That is where we would be if there was no agriculture and why it is important to promote the agriculture industry.

I’m frequently surprised at school or other places I go that kids do not know where their food comes from! They think, “I’m hungry” and want McDonalds or want their parents to go to the grocery store. They don’t know how much work goes into growing food. They never consider that our food has a story. Since I have grown up on a farm, I know that the story of our food starts with farmers.

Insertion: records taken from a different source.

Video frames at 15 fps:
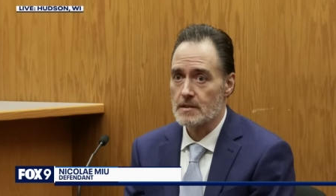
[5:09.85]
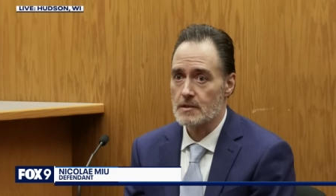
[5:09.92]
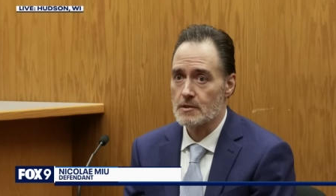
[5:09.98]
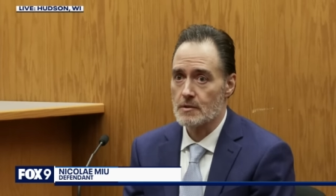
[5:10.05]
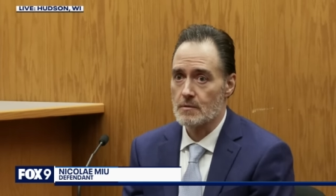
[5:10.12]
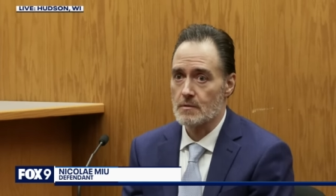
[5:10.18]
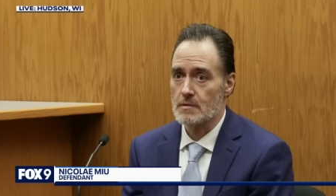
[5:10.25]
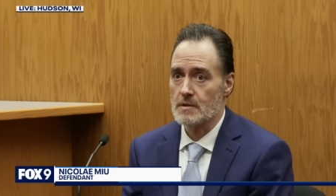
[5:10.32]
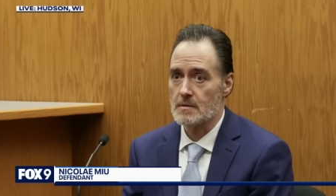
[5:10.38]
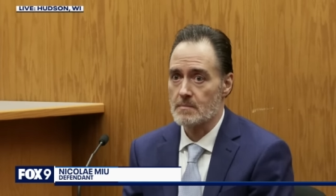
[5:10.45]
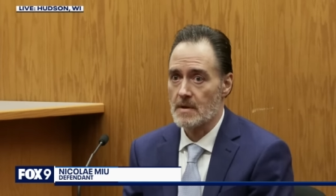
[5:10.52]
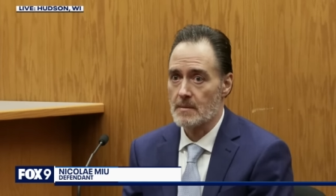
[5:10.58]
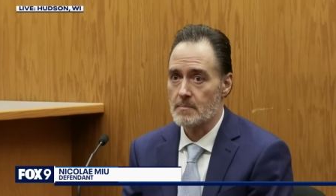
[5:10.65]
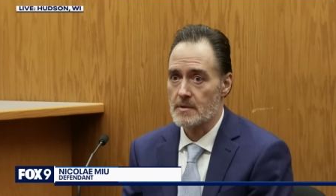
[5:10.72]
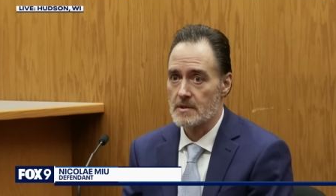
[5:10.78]
She was in
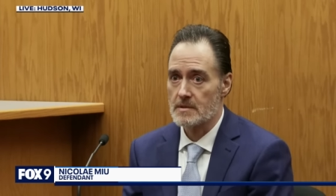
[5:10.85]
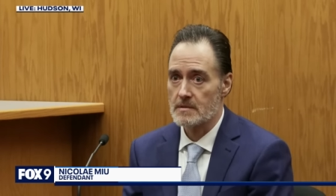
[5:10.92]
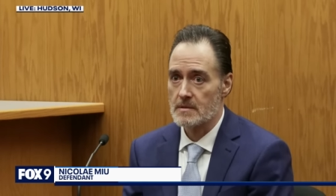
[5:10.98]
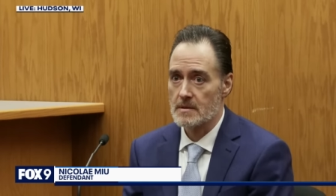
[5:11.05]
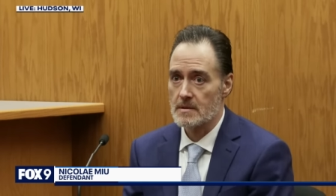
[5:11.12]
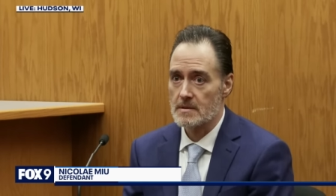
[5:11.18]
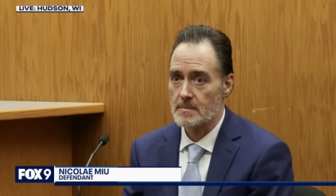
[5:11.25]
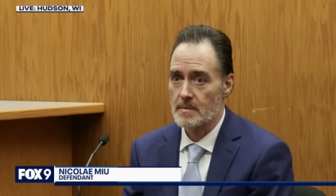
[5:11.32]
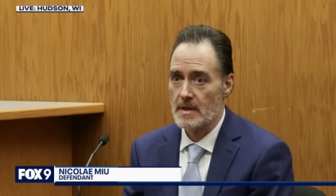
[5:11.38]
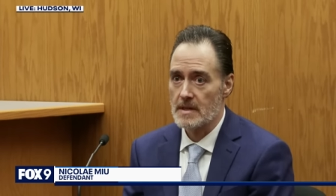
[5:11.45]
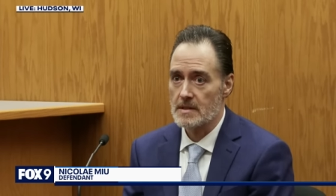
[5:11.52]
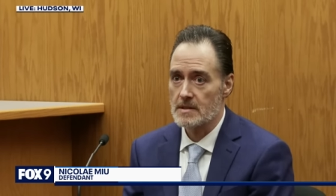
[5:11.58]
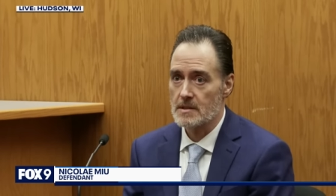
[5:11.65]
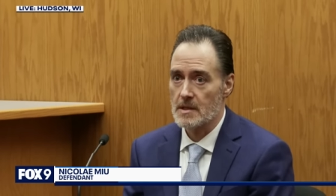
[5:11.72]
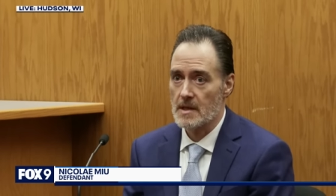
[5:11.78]
my personal
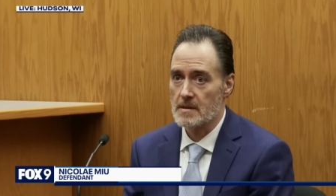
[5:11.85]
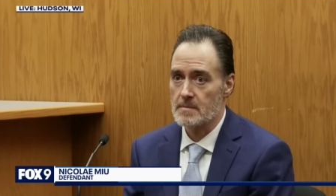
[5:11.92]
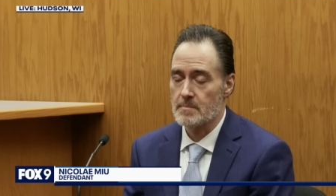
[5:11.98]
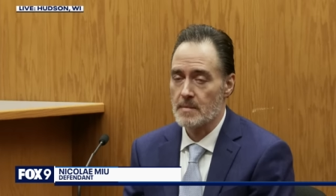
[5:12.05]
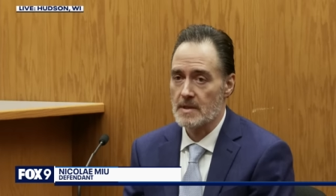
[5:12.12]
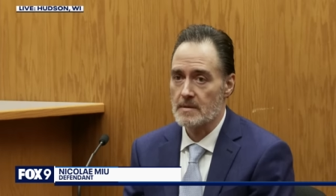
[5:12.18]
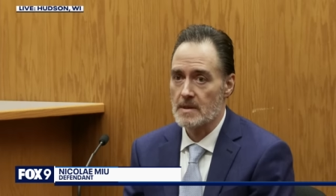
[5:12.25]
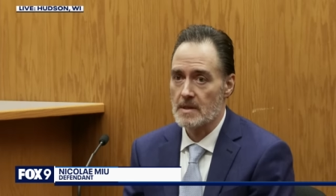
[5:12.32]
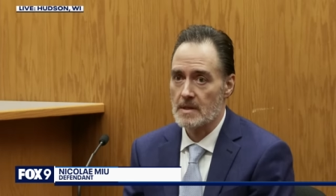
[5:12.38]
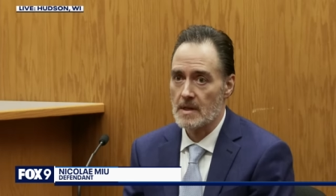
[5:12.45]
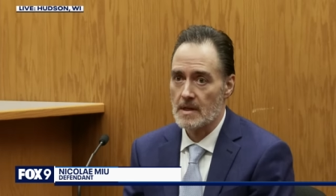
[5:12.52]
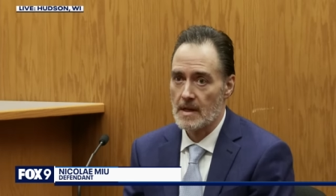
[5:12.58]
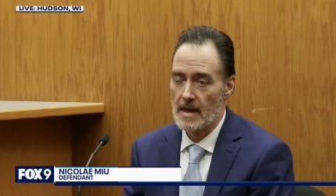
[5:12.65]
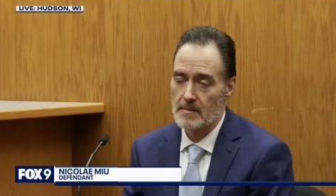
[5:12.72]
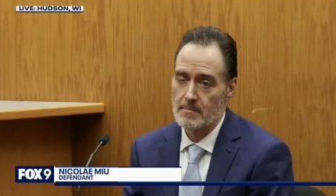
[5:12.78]
space. She's been
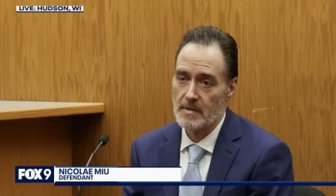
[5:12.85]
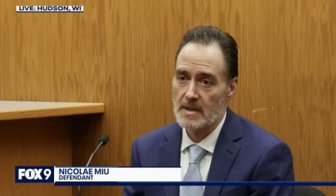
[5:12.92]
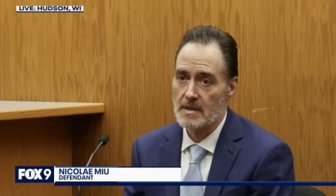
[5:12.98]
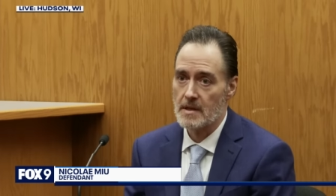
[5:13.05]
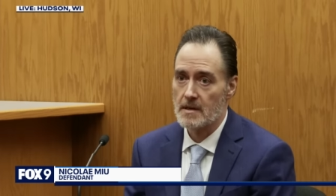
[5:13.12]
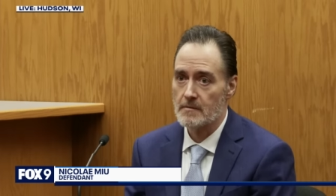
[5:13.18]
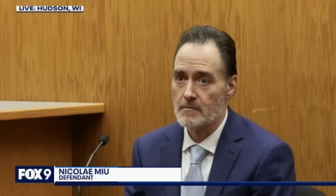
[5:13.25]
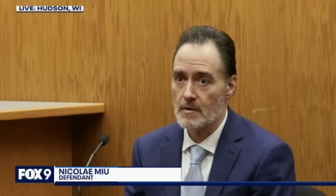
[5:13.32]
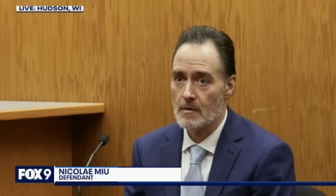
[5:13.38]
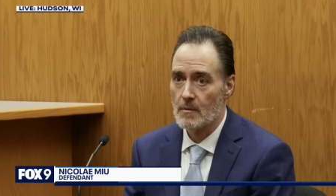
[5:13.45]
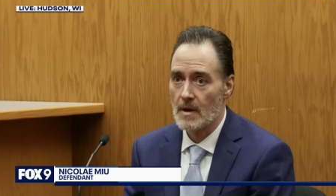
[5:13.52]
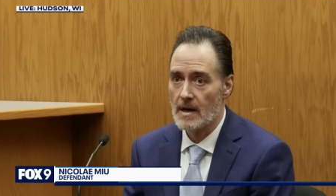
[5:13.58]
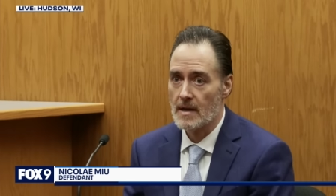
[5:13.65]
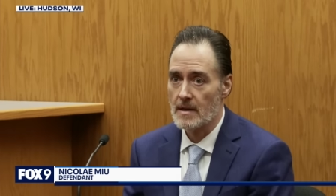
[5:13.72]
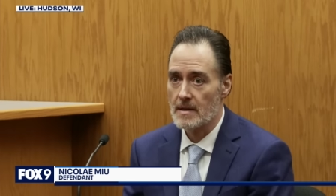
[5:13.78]
had been there for a
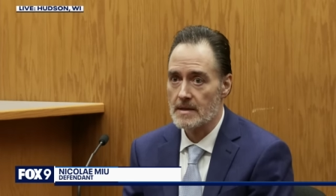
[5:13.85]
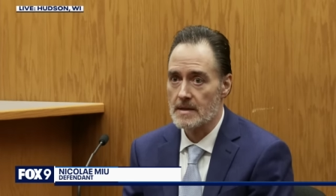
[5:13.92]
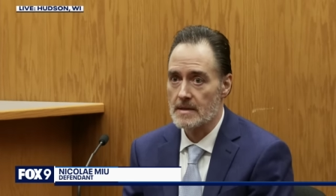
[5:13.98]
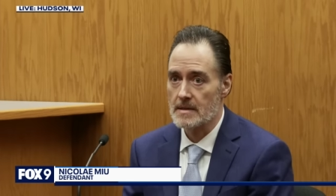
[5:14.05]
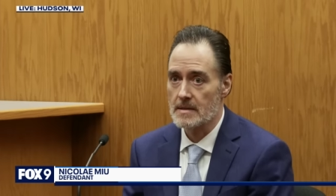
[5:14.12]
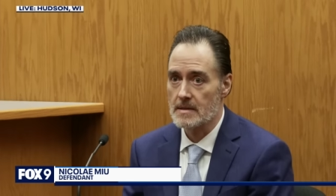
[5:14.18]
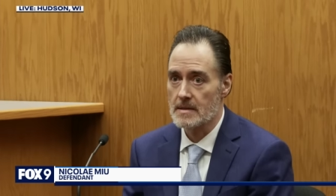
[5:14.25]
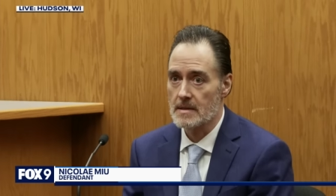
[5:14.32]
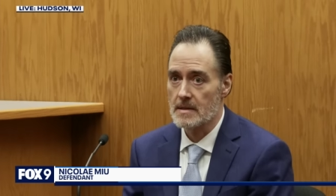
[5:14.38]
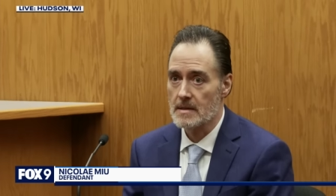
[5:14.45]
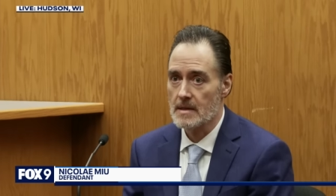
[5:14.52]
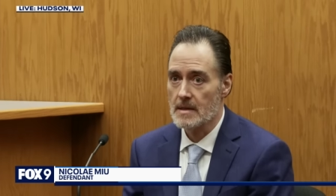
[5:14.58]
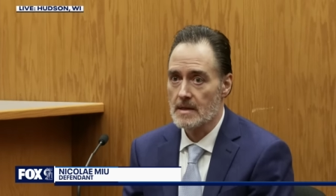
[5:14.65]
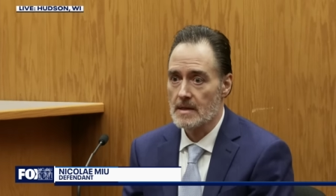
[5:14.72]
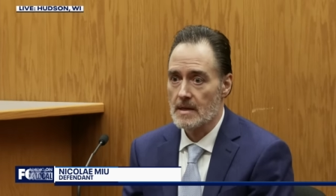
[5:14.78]
while, and uh,
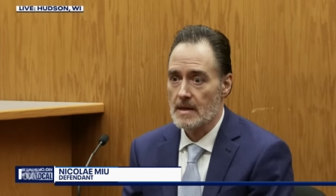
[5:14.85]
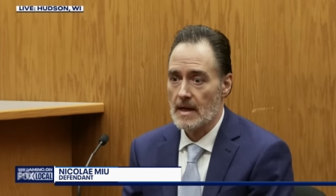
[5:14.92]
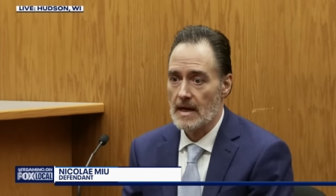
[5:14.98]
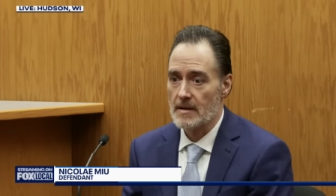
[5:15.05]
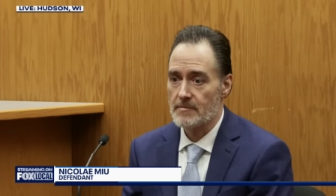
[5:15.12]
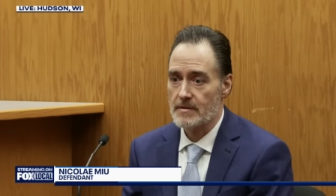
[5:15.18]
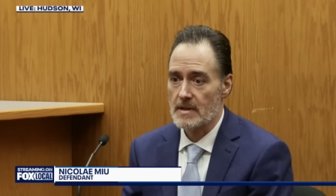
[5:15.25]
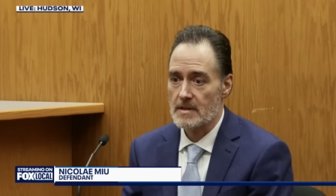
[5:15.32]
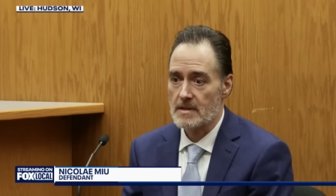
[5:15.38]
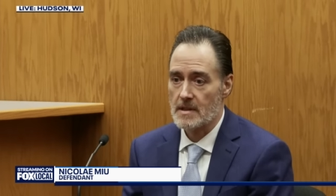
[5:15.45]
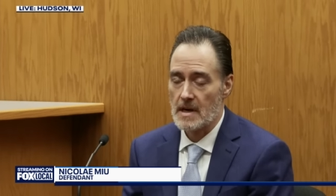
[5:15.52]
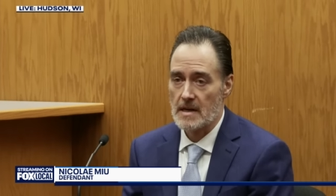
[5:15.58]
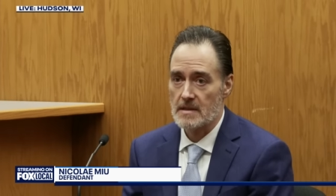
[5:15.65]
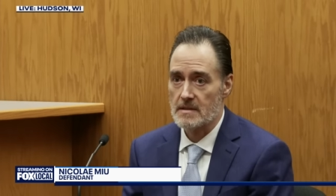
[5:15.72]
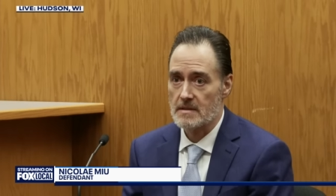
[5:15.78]
I felt
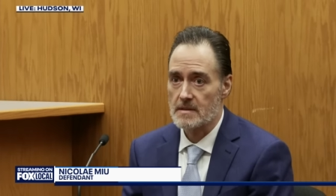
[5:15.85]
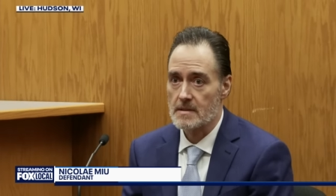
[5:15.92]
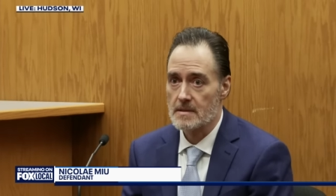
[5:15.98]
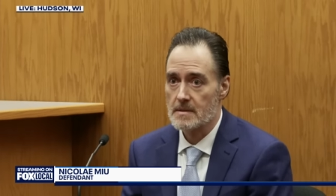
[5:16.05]
threatened.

The story starts with up at dawn hard work, blistering heat and dust during the summer, then snow, ice and freezing cold in the winter. It starts with a ‘jack of all trades’ like my dad who knows his way around machines and watches the weather and soil conditions like a professional, but can also pull a calf and rescue baby birds. Rugged but independent, strong and wrinkled but still able to lift up his voice in church, my Dad is kind, quiet and gentle. His days are filled with the hardest jobs and he takes so much care in doing them. At the end of the day for him, long after I’m sound asleep in a home warmed by wood he chopped by hand, he ends the day the same way he started by reading the Bible.

He feeds us by his hands. Not many people can say that any more. Likewise, agriculture is responsible for things like the clothes we wear, shoes and tons of other stuff you wouldn’t consider like Band-Aids, tennis racquet strings, dice, tires, crayons and burn ointments. My oldest brother Malachi is diabetic and has to take insulin. It’s a life and death situation for him and wouldn’t be possible if it wasn’t for livestock. Thank goodness for agriculture!

Because of all of this, agriculture is a worthy cause to promote. Promoting agriculture is very important to me, not just because we live and work on a family farm but also because it’s important people know where their food comes from and what it takes to raise it.

Being a Miss Agriculture USA queen helps me promote agriculture. You wouldn’t go to work on the farm without the proper tools for the job, would you? That is what the crown and sash is for me! They are tools to talk about agriculture. People are drawn to the crown and sash. They may ask, “Hey, how’d you get that?” or say “Congratulations” and that is a starting place for a conversation. I can tell them about living on a farm, why I love raising grass fed beef and that it’s important to know where your food comes from.

Since being part of this program I’ve already given a bunch of speeches about agriculture. I went to the local elementary school and read books about agriculture to 1st and 2nd graders. I have been a guest, in crown and sash at the library for preschool story time. The little kids thought I was a farmer-princess! I also got invited to speak to inner city girls’ group about perseverance in agriculture. And I do a lot of YouTube videos where I talk about animals, the land, tools we use and other fun stuff.

The crown and sash help me tell our story as farmers; the amazing experiences I’ve had and the really tough stuff we’ve been through too. I feel like when people can see me, just a kid, working on a farm and know I’m raising animals for food they will understand that agriculture is an awesome industry.

I wouldn’t want to live in a world without agriculture or farmers like my dad.